### Stored data
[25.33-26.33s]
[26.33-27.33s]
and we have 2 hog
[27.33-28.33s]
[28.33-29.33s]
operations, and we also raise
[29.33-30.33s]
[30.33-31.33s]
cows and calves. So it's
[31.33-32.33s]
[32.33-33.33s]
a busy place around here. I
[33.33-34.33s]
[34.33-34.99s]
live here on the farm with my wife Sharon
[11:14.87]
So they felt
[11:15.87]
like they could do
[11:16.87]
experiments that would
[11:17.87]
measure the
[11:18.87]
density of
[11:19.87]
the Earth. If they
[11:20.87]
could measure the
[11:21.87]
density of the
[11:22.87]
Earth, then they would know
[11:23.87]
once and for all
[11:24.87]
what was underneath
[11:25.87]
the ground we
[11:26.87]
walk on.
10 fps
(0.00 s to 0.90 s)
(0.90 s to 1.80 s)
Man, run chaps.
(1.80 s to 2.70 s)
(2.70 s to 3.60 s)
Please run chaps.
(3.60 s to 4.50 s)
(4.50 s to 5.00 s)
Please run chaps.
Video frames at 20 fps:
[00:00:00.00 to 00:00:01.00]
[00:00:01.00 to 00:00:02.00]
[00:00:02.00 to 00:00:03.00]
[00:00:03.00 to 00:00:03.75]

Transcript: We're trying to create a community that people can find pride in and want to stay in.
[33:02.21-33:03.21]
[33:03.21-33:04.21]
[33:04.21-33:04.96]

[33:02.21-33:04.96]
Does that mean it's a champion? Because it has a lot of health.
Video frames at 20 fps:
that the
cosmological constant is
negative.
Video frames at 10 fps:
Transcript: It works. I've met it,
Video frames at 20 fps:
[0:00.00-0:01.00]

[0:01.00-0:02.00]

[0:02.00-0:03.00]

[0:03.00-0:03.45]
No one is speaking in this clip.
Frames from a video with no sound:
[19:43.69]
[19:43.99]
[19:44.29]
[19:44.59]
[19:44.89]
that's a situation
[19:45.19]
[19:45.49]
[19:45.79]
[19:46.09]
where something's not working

### Problem description
Retype every record above exactly as it appears.

### The completed task
[25.33-26.33s]
[26.33-27.33s]
and we have 2 hog
[27.33-28.33s]
[28.33-29.33s]
operations, and we also raise
[29.33-30.33s]
[30.33-31.33s]
cows and calves. So it's
[31.33-32.33s]
[32.33-33.33s]
a busy place around here. I
[33.33-34.33s]
[34.33-34.99s]
live here on the farm with my wife Sharon
[11:14.87]
So they felt
[11:15.87]
like they could do
[11:16.87]
experiments that would
[11:17.87]
measure the
[11:18.87]
density of
[11:19.87]
the Earth. If they
[11:20.87]
could measure the
[11:21.87]
density of the
[11:22.87]
Earth, then they would know
[11:23.87]
once and for all
[11:24.87]
what was underneath
[11:25.87]
the ground we
[11:26.87]
walk on.
10 fps
(0.00 s to 0.90 s)
(0.90 s to 1.80 s)
Man, run chaps.
(1.80 s to 2.70 s)
(2.70 s to 3.60 s)
Please run chaps.
(3.60 s to 4.50 s)
(4.50 s to 5.00 s)
Please run chaps.
Video frames at 20 fps:
[00:00:00.00 to 00:00:01.00]
[00:00:01.00 to 00:00:02.00]
[00:00:02.00 to 00:00:03.00]
[00:00:03.00 to 00:00:03.75]

Transcript: We're trying to create a community that people can find pride in and want to stay in.
[33:02.21-33:03.21]
[33:03.21-33:04.21]
[33:04.21-33:04.96]

[33:02.21-33:04.96]
Does that mean it's a champion? Because it has a lot of health.
Video frames at 20 fps:
that the
cosmological constant is
negative.
Video frames at 10 fps:
Transcript: It works. I've met it,
Video frames at 20 fps:
[0:00.00-0:01.00]

[0:01.00-0:02.00]

[0:02.00-0:03.00]

[0:03.00-0:03.45]
No one is speaking in this clip.
Frames from a video with no sound:
[19:43.69]
[19:43.99]
[19:44.29]
[19:44.59]
[19:44.89]
that's a situation
[19:45.19]
[19:45.49]
[19:45.79]
[19:46.09]
where something's not working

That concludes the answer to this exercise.